Такова арена, мыслится мне ныне, на кою падаем мы когда время сочится выделеньями прочь дабы жить в нескончаемом каченье всех вещей коим не хочется видеть как я падаю и кубарем лечу с головы до пят и живу я хорошо вправленный в бок своей жизни до того что дышу я чтоб видеть пять шиллингов и качусь к Острову Сокровищ в краткое паденье в преисподню что была вечно миром морских коньков в ливрею карбункульно холодных лигатур в любовь и золото к Стивенсону и Мередиту и Сёра и цвету и жутьбургу. Приближаясь к концу жизни своей, я иногда себя спрашиваю, зачем все ето было? Как могло столько усилий, столько вовлеченности, преданности и веры – как могло оно все ни к чему не притти?
Кончина Озуолда Моузли в день 3-го декабря месяца года 1980-го создала пустоту в моей жизни, кою ничто не заменит.
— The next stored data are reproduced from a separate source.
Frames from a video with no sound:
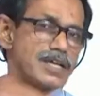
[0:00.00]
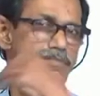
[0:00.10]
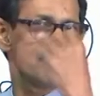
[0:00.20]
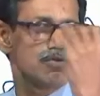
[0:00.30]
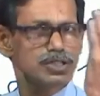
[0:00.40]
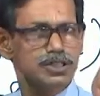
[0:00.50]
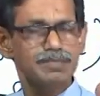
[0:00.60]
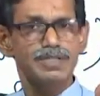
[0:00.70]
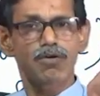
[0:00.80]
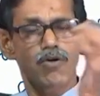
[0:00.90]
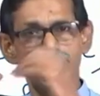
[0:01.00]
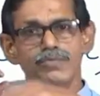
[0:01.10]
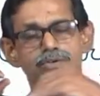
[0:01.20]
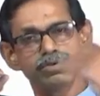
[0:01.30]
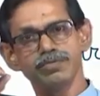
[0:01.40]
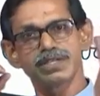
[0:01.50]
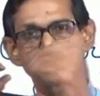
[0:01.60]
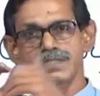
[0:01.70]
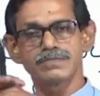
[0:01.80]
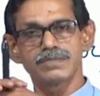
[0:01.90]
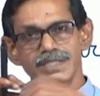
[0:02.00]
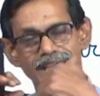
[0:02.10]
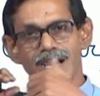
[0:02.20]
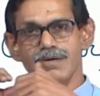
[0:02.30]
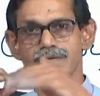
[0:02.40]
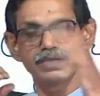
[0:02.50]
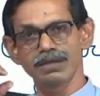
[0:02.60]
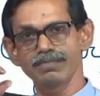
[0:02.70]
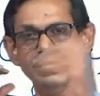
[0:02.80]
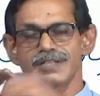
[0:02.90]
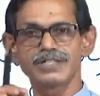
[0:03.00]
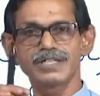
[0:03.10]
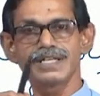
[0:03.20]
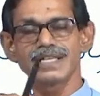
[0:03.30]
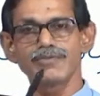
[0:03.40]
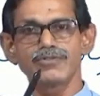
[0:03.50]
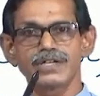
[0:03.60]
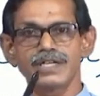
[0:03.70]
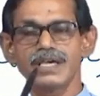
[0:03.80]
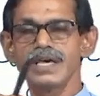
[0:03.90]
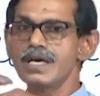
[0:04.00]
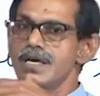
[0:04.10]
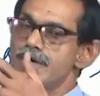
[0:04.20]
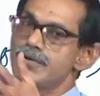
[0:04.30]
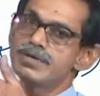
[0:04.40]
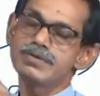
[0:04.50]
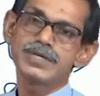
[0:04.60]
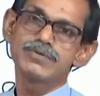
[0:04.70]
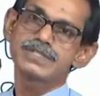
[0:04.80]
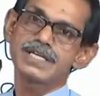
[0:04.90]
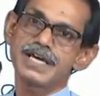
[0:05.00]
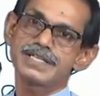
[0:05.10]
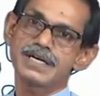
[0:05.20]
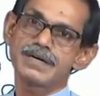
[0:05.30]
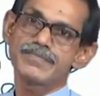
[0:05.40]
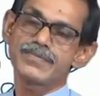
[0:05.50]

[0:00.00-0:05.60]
and most of the hormone we measure now in pathological laboratory, we use ELISA.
Я страдал от непреходящего опустошенья духа, кое попросту бежит описанья, и утишить его не способно ничто. Никакими словами не передать и не выразить мое ощущенье утраты. Моузли был уникален. Для меня и многих протчих он предъявлялся величайшим англичанином своей эпохи. Его мне не хватает больше, чем я могу здесь изложить.
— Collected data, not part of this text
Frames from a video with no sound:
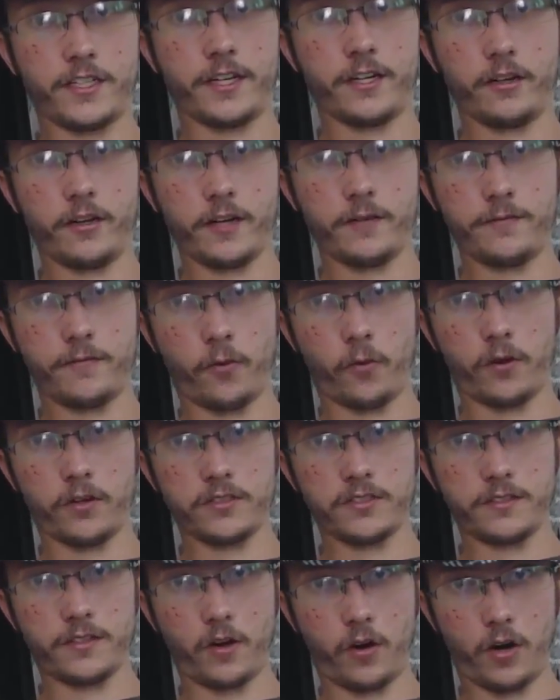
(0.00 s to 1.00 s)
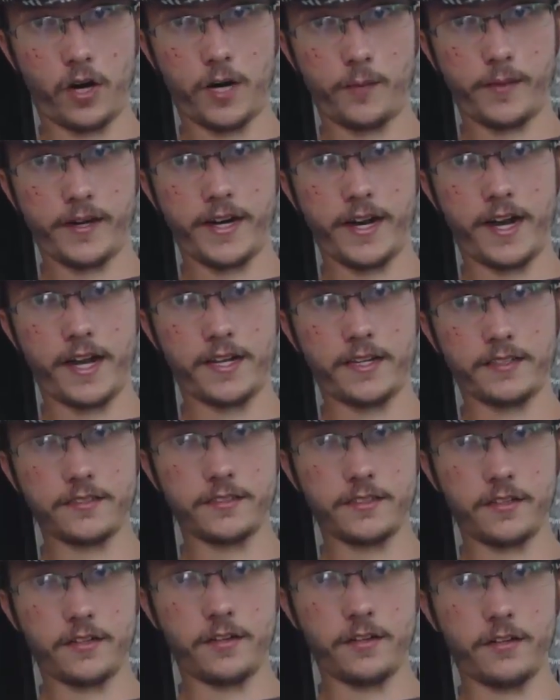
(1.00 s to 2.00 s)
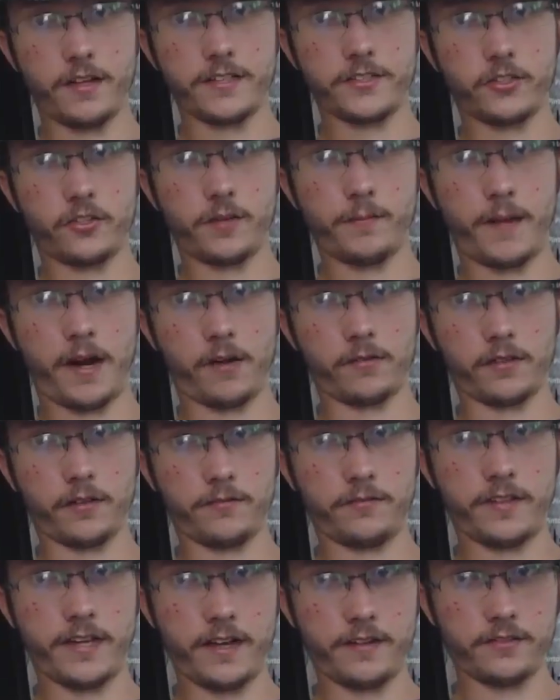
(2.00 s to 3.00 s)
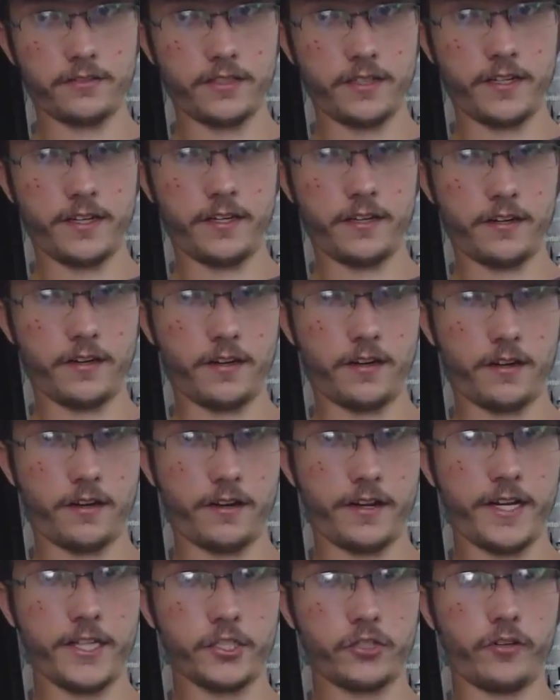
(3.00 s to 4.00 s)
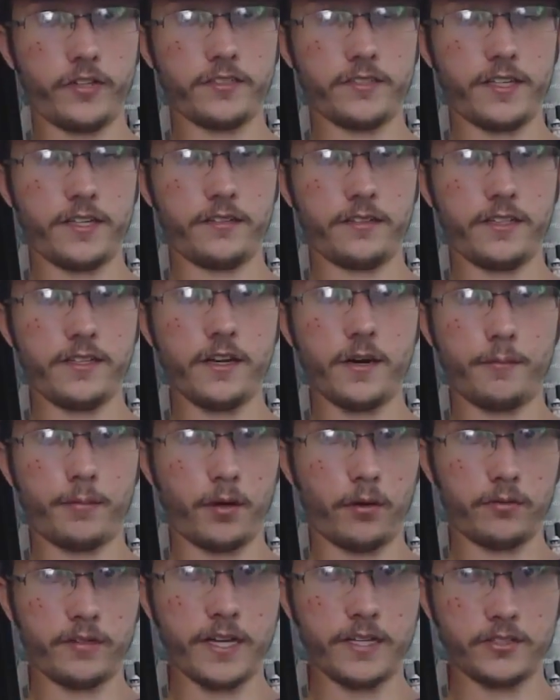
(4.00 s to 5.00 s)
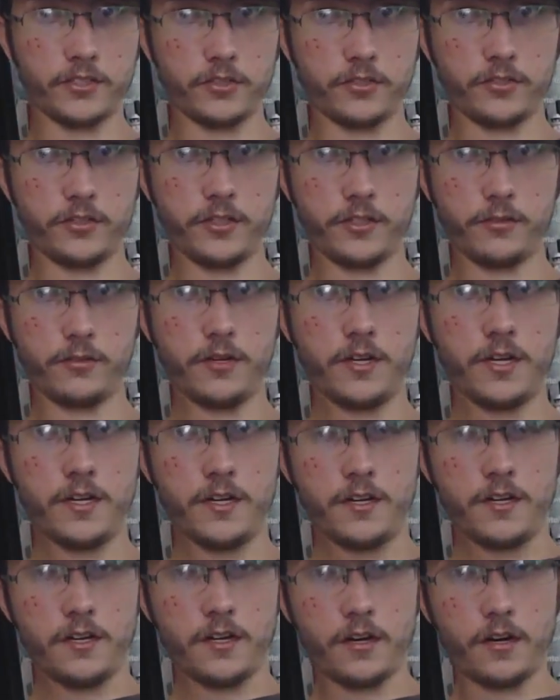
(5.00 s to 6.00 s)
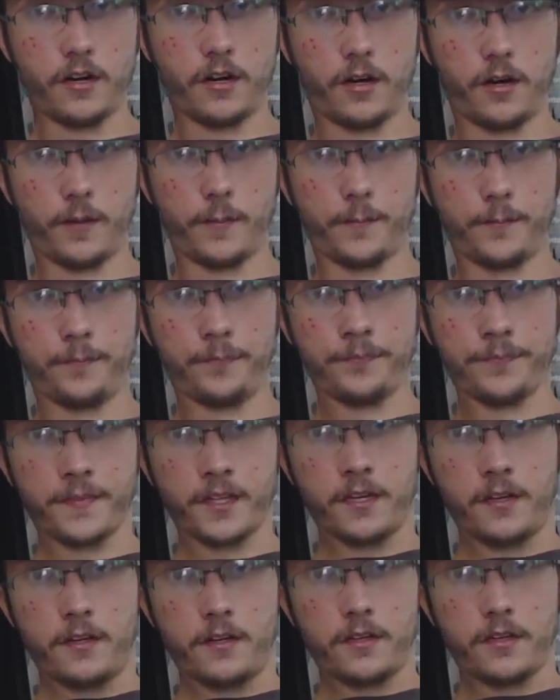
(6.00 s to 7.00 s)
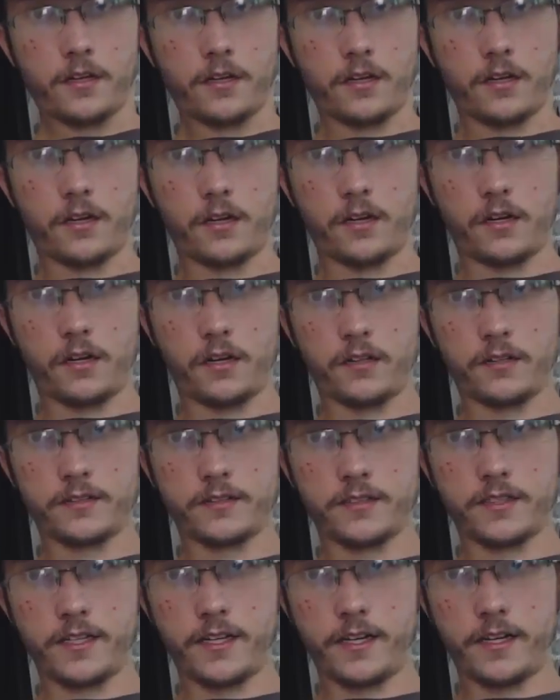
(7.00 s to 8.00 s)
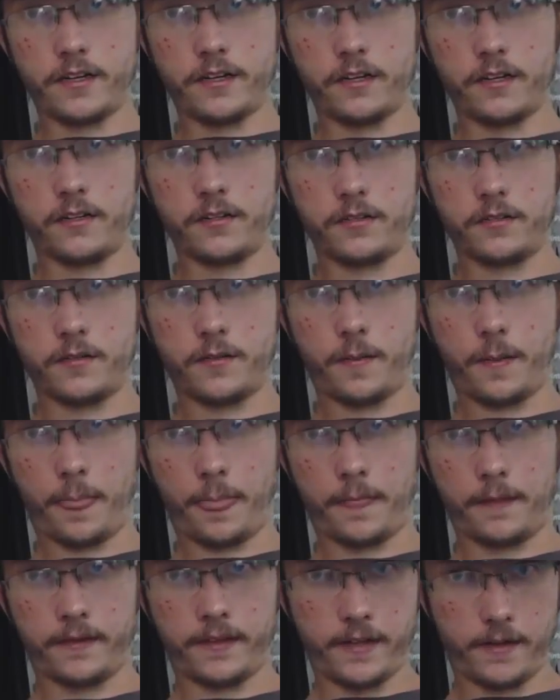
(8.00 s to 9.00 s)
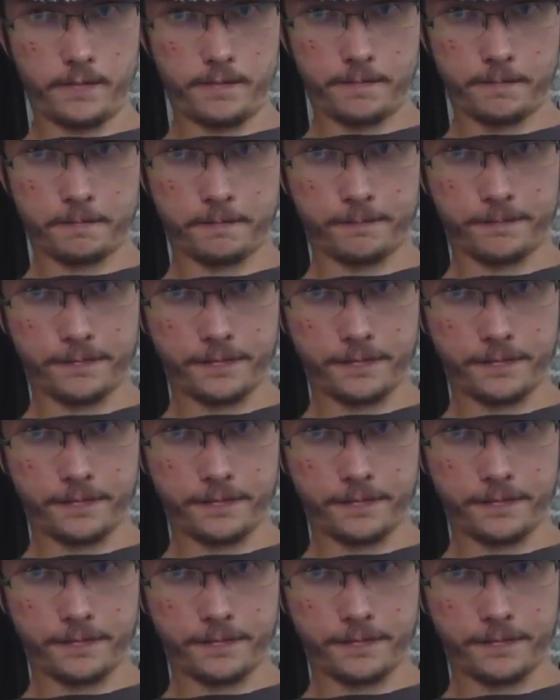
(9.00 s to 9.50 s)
the security force and the army has a lesser amount of deaths and uh, injuries than the uh, protesters do. Um, uh, let's see here. Yep,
И тогда я был – и остаюсь поныне – человеком Моузли.
Но должен сказать в свете того, что за тем последовало: ни единое заданье не было слишком трудным, ни единая цель не была превыше стремленья к ней, ни одна цена не чересчур высока – для того, чтобы вновь объединить Англью как нацью.
Да будет снова велика Британья; и в сей час величайшей угрозы для Запада да воздвигнется ж из праха штандарт Hakenkreux, увенчанный историческими словами «Ihr habt doch gesiegt». Я горд умереть за свои идеалы; и мне жаль тех сынов Британьи, кто умер, не зная, за что.
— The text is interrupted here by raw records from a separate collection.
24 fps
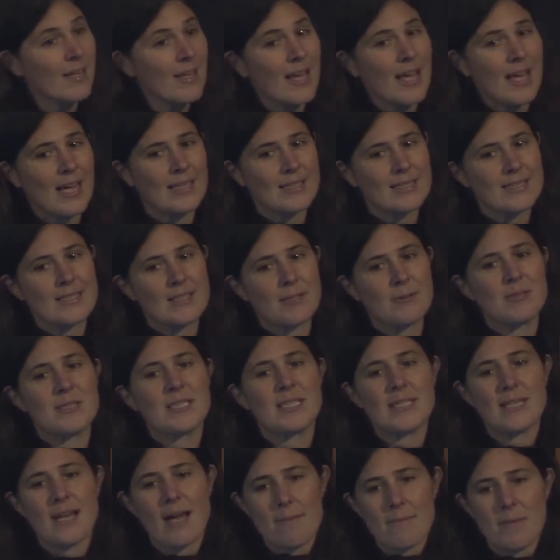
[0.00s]
And so it did
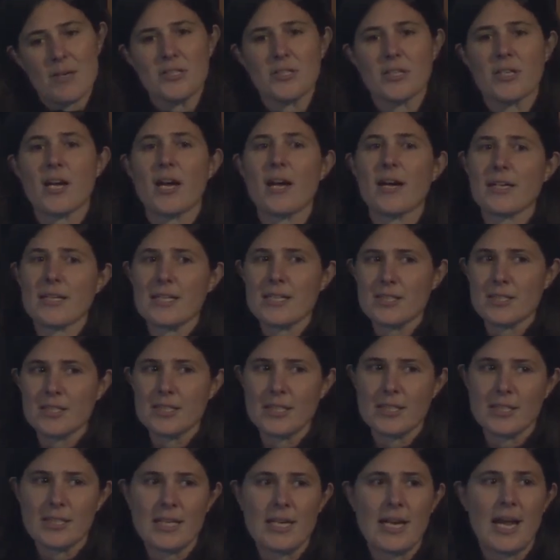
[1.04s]
not measure
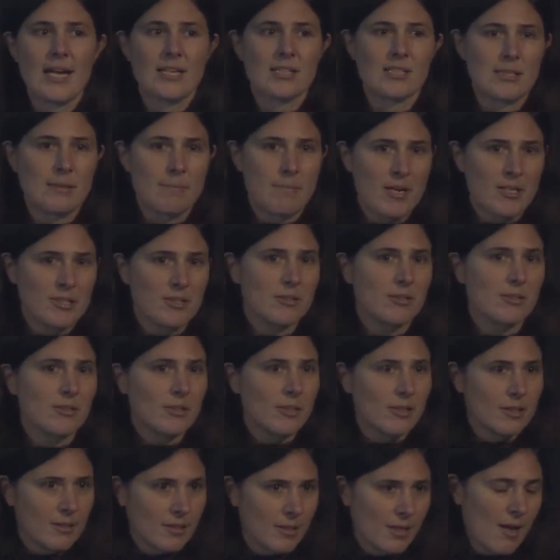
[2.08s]
cognition. It actually measured
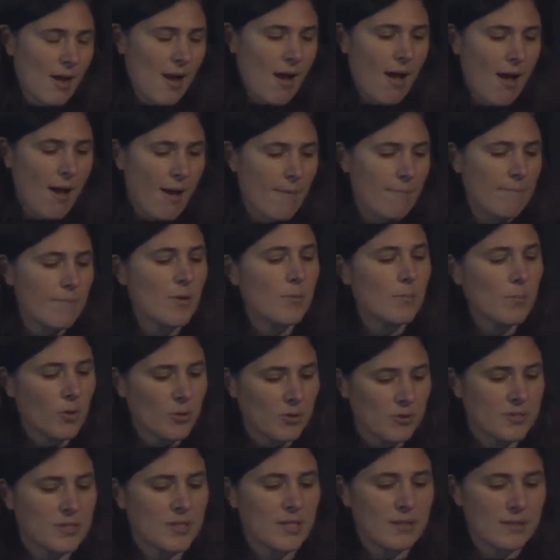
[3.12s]
motor
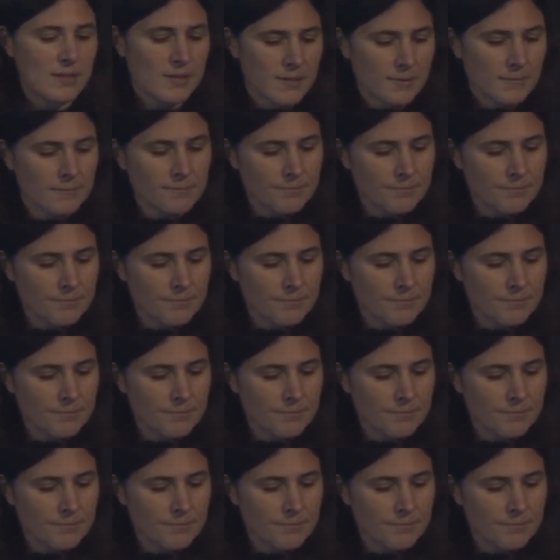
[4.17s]
skills.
Дабы рассеять туманистую росу чуждой культуры дворняжек, что плодится у нас в городах и деревнях и пьявками сосет из них, создавая блеваторью неравных браков и уродливых форм, – какой истинный англичанин не встанет под знамя сей амбицьи? Кто придерется к тем действиям, кои предприняли Британское соцьялистическое движенье и я во имя улучшенья всех наших жизней?
На Променаде Чейна проживала сама исторья Англьи. Многие писатели, художники и политики, лепившие судьбу нашей нацьи, жили тут. Какой же еще адрес был бы уместней для сэра Озуолда Моузли?
Вокруг меня стоячим партером роилась орда дневных сорванцов, за ними летали ласточки и стрижи, птицы пировали их объедками; «Дяди Самбо», «Чорноджеки», «Грушеслезки» и вездесущие «Крути-Верти».
Одесную от меня стоял весь пламенеющий Крозби-Холл с его позлащенным куполом, причудливыми флюгарками, свинцовыми оконными переплетами и леденцово-скрученными печными трубами, каковой после капитального ремонта стал напоминать дворец Тюдоров. Подобные потаканья оскорбляли всю мою эстетику. Быть может, новым владельцем его стал какой-нибудь ближневосточный владыка или же разбогатевший на нефти плутократ. За сию мишуру винить нужно Генриха VIII и сэра Томаса Мо – ответственность за такое направленье несут сии люди.